Does love equal memory? Or does memory equal love?
Felicia Yap's impressive debut is a scintillating psychological thriller with a sci-fi twist. It's set in a world much like ours, with one huge difference: the key social division between people concerns their memory status. All adults are classified according to whether they can remember only yesterday (Monos) or both yesterday and the day before (Duos). Duos are accorded higher social status, better jobs, and generally more admiration and respect. Monos, by contrast, are often regarded as stupid and can only aspire to menial jobs. The prejudices are deeply culturally entrenched; "mixed marriages", while not illegal, are socially frowned upon and viewed as doomed to failure. After all, Monos and Duos are just too different to make it work.
Naturally, this very limited capacity for memory presents major challenges for day to day living and society has evolved to find ways of coping.

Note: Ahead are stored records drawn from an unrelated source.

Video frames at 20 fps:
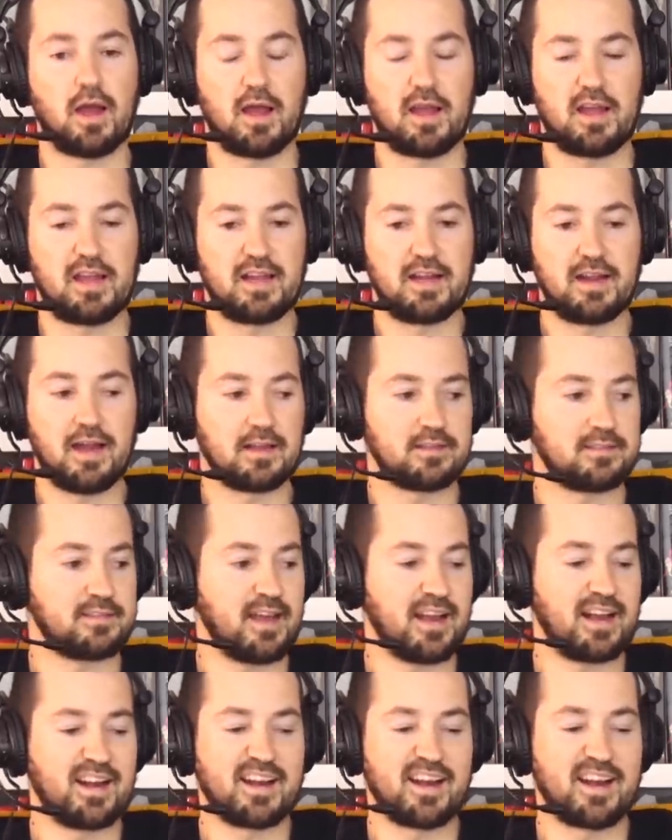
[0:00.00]
era
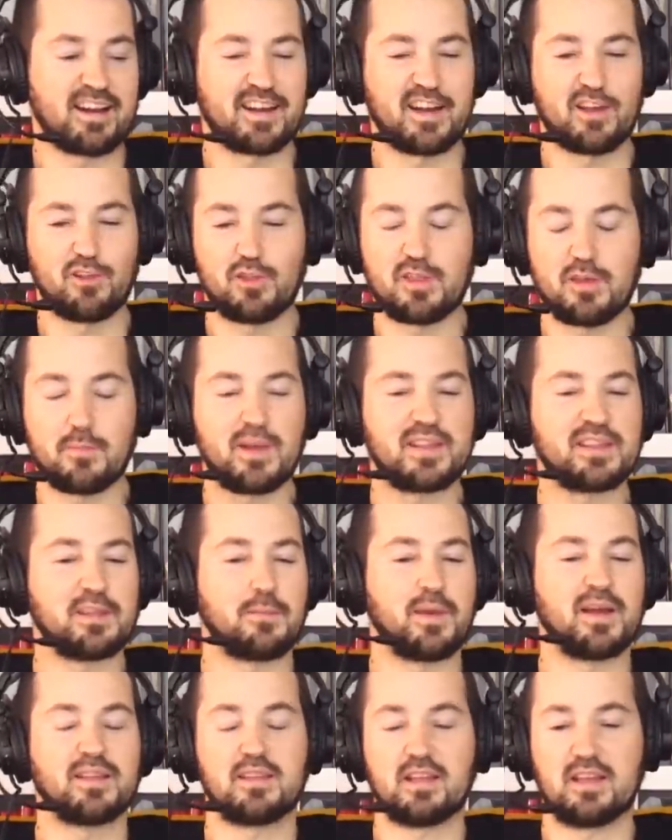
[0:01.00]
tan cargado de
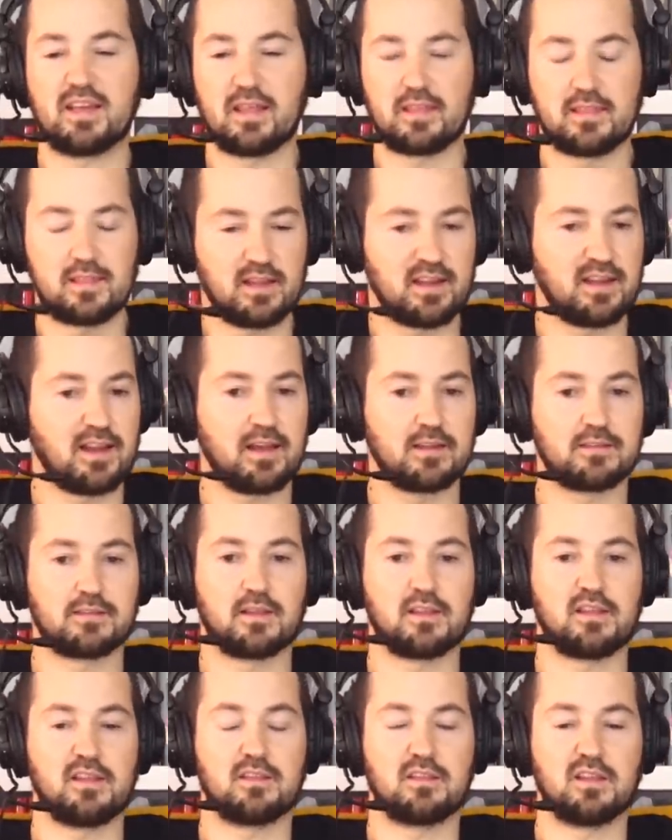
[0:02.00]
matemáticas, de la
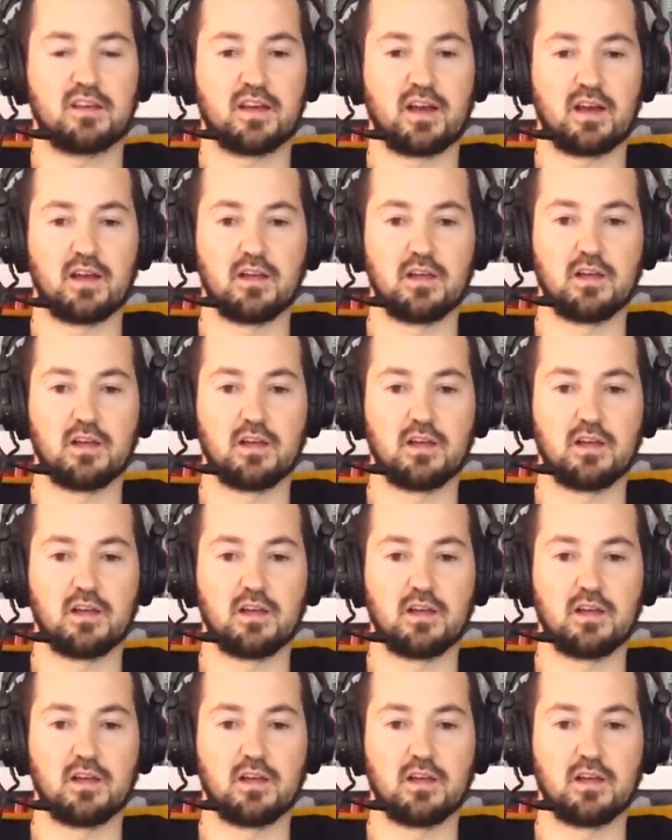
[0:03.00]
estadística.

Modern technology helps greatly - inventions by successful Duos like Steve Jobs and Tim Berners-Lee enable people to record everything (in their iDiaries, of course) and learn from them key "facts" which they are then able to retain. (I admit I'm not entirely clear about how this works, though a brief explanation is given. However the author, Felicia Yap, unlike me has a background in biochemistry so presumably has some insight into how memory works.)The reason why memory is so limited is touched upon (it's something to do with a genetic switch) but never expanded on - its just the way people are, and as far as anyone knows, that's the way they have always been.
Despite the high concept, this is ultimately more detective story than science fiction. The story cleverly weaves together several strands, arising from the discovery in the Cam of a woman's body, quickly identified as that of forty-three year old Sophia Alyssa Ayling. Successful novelist/aspiring politician Mark Henry Evans (a Duo, of course), his unhappy Mono wife Claire, ambitious DCI Hans Richardson who's hiding his own challenges, and the elusive Sophia herself all have their role to play. To say more would spoil it. But I will say: there are twists, turns, and the ending is a complete surprise.
This book is destined for huge success. Read it! I can't wait to see what Felicia Yap does next.